[Start of section]

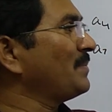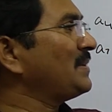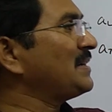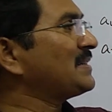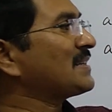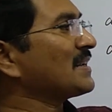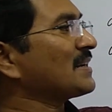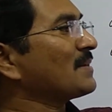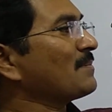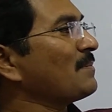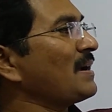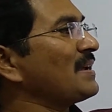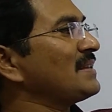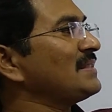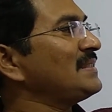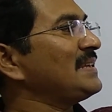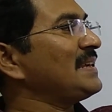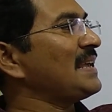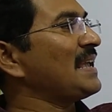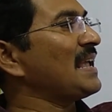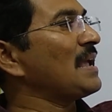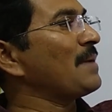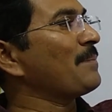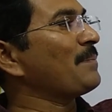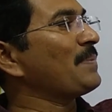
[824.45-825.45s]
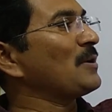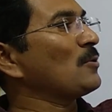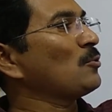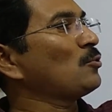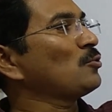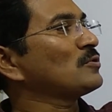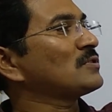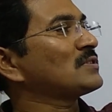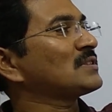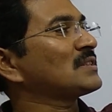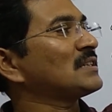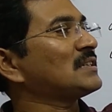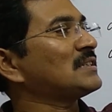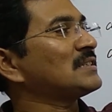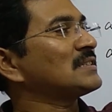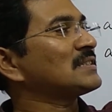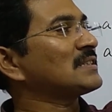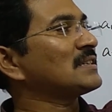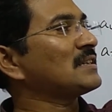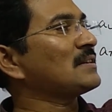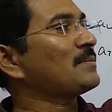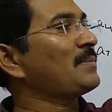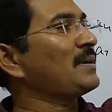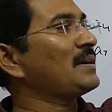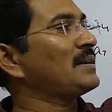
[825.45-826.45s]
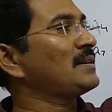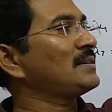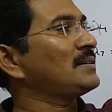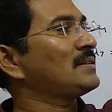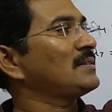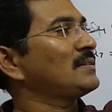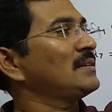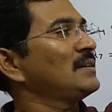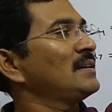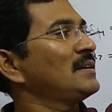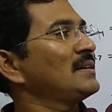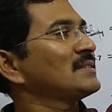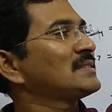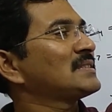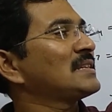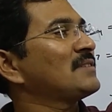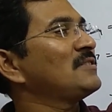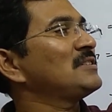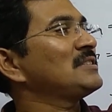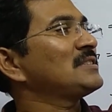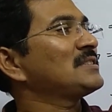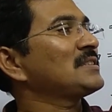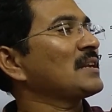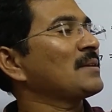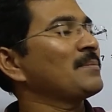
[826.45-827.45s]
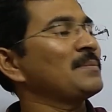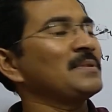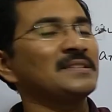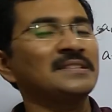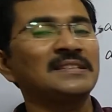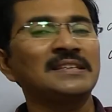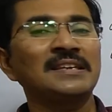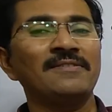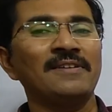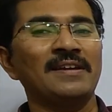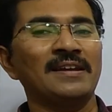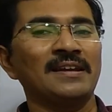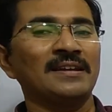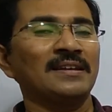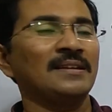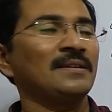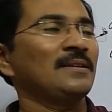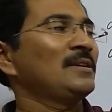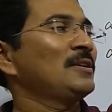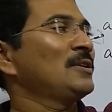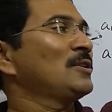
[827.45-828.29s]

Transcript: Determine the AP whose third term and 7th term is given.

[End of section]

* [ABOUT THIS TASK] Please keep the pictures out and reproduce the records above exactly.

* [RESPONSE FOR THIS EXERCISE]
[824.45-825.45s]
[825.45-826.45s]
[826.45-827.45s]
[827.45-828.29s]

Transcript: Determine the AP whose third term and 7th term is given.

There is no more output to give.